* INPUT DATA:
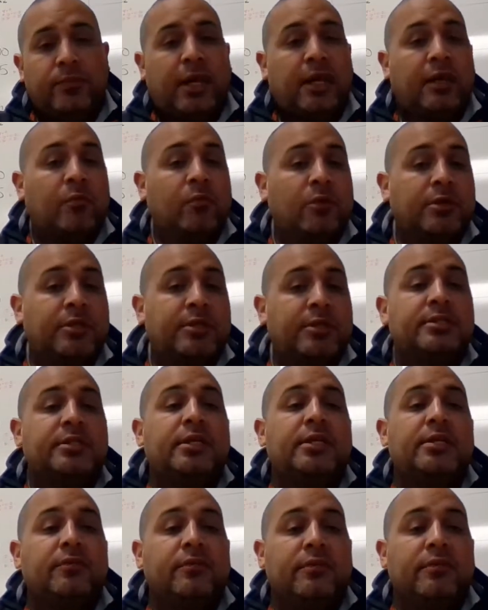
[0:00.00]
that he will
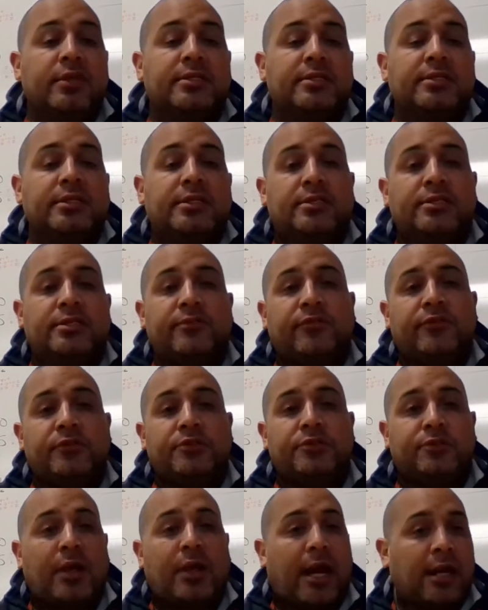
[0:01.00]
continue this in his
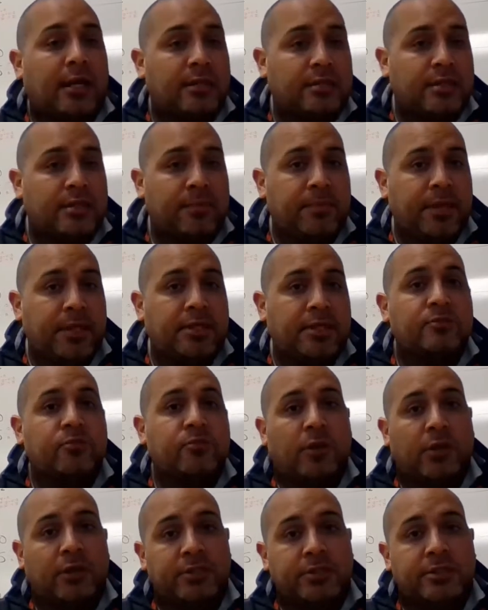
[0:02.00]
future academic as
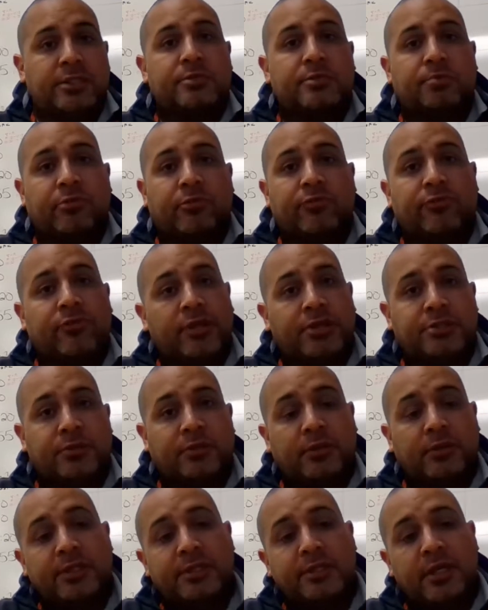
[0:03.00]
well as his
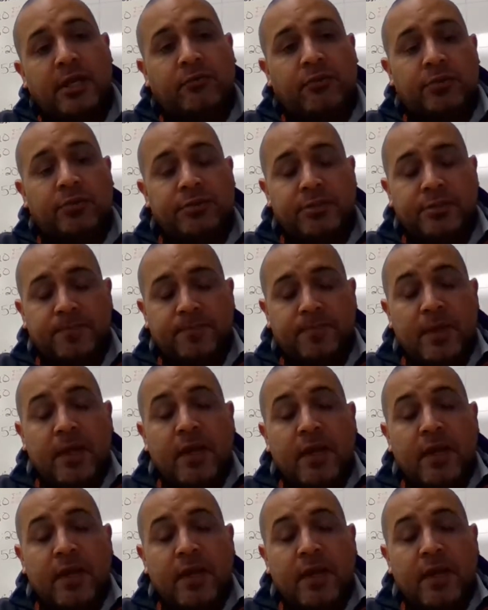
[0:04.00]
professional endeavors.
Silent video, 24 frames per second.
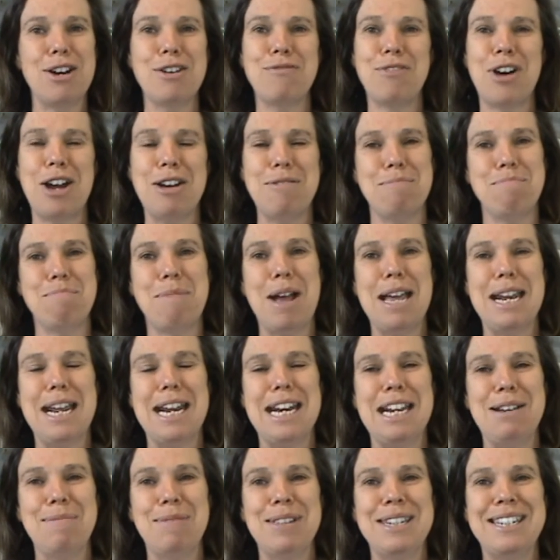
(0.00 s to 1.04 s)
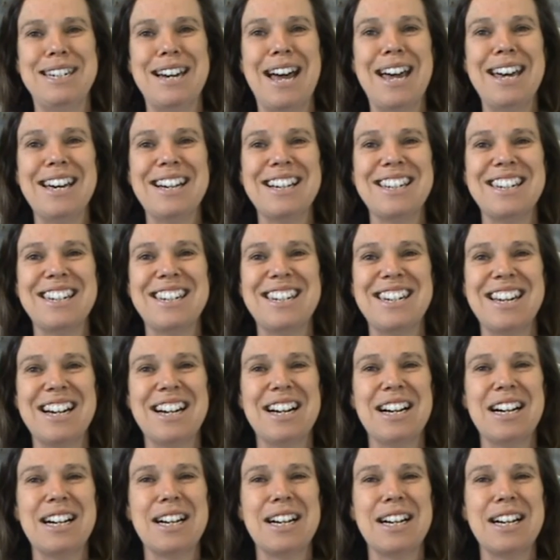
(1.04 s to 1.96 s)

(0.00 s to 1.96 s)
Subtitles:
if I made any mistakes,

* TASK TO COMPLETE: From the first record to the last, print everything again exactly, without pictures.

* TASK SOLUTION:
[0:00.00]
that he will
[0:01.00]
continue this in his
[0:02.00]
future academic as
[0:03.00]
well as his
[0:04.00]
professional endeavors.
Silent video, 24 frames per second.
(0.00 s to 1.04 s)
(1.04 s to 1.96 s)

(0.00 s to 1.96 s)
Subtitles:
if I made any mistakes,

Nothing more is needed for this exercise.